## Your objective
Reproduce all the entries exactly and keep the pictures out.

## Available data
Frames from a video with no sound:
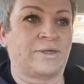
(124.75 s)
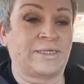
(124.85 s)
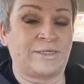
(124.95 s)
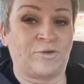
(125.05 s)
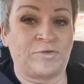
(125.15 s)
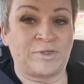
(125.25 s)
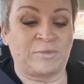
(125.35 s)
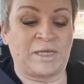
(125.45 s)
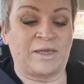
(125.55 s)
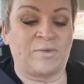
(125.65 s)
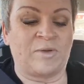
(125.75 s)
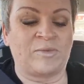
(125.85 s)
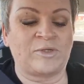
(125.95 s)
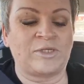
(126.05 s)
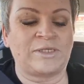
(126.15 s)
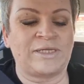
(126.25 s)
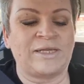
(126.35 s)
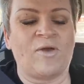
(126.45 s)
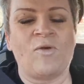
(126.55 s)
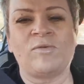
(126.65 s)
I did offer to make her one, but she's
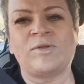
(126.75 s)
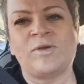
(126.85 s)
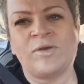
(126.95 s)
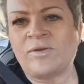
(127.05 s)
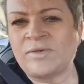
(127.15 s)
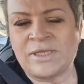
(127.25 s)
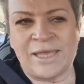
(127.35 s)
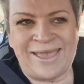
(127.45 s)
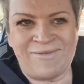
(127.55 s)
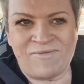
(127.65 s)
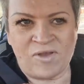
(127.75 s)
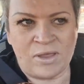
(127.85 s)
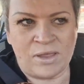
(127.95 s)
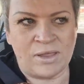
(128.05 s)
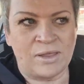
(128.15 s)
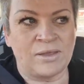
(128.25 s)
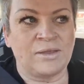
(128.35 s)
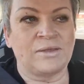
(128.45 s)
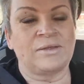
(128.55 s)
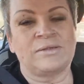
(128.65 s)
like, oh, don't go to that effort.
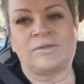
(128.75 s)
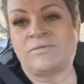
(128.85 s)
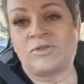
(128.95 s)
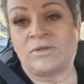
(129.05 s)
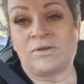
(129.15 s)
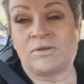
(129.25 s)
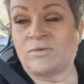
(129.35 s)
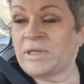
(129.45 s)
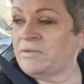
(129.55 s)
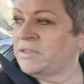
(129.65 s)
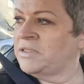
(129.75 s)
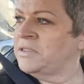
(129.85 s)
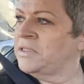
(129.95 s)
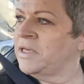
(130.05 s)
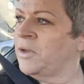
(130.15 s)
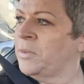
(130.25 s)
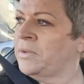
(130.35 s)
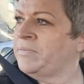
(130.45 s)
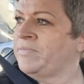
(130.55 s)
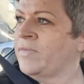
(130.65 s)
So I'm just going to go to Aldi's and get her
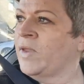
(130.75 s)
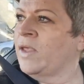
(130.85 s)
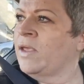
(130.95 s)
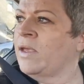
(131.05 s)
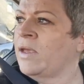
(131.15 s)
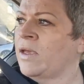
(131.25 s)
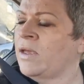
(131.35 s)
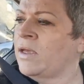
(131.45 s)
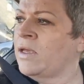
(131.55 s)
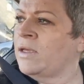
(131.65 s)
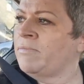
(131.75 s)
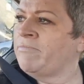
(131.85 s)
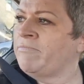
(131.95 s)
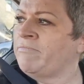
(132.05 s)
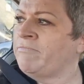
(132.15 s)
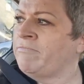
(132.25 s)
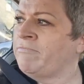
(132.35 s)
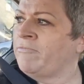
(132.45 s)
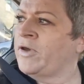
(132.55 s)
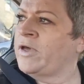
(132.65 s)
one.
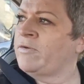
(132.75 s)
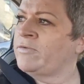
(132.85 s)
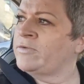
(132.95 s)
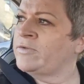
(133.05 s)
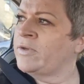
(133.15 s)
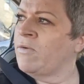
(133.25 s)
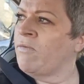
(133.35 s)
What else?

## Exercise answer
Frames from a video with no sound:
(124.75 s)
(124.85 s)
(124.95 s)
(125.05 s)
(125.15 s)
(125.25 s)
(125.35 s)
(125.45 s)
(125.55 s)
(125.65 s)
(125.75 s)
(125.85 s)
(125.95 s)
(126.05 s)
(126.15 s)
(126.25 s)
(126.35 s)
(126.45 s)
(126.55 s)
(126.65 s)
I did offer to make her one, but she's
(126.75 s)
(126.85 s)
(126.95 s)
(127.05 s)
(127.15 s)
(127.25 s)
(127.35 s)
(127.45 s)
(127.55 s)
(127.65 s)
(127.75 s)
(127.85 s)
(127.95 s)
(128.05 s)
(128.15 s)
(128.25 s)
(128.35 s)
(128.45 s)
(128.55 s)
(128.65 s)
like, oh, don't go to that effort.
(128.75 s)
(128.85 s)
(128.95 s)
(129.05 s)
(129.15 s)
(129.25 s)
(129.35 s)
(129.45 s)
(129.55 s)
(129.65 s)
(129.75 s)
(129.85 s)
(129.95 s)
(130.05 s)
(130.15 s)
(130.25 s)
(130.35 s)
(130.45 s)
(130.55 s)
(130.65 s)
So I'm just going to go to Aldi's and get her
(130.75 s)
(130.85 s)
(130.95 s)
(131.05 s)
(131.15 s)
(131.25 s)
(131.35 s)
(131.45 s)
(131.55 s)
(131.65 s)
(131.75 s)
(131.85 s)
(131.95 s)
(132.05 s)
(132.15 s)
(132.25 s)
(132.35 s)
(132.45 s)
(132.55 s)
(132.65 s)
one.
(132.75 s)
(132.85 s)
(132.95 s)
(133.05 s)
(133.15 s)
(133.25 s)
(133.35 s)
What else?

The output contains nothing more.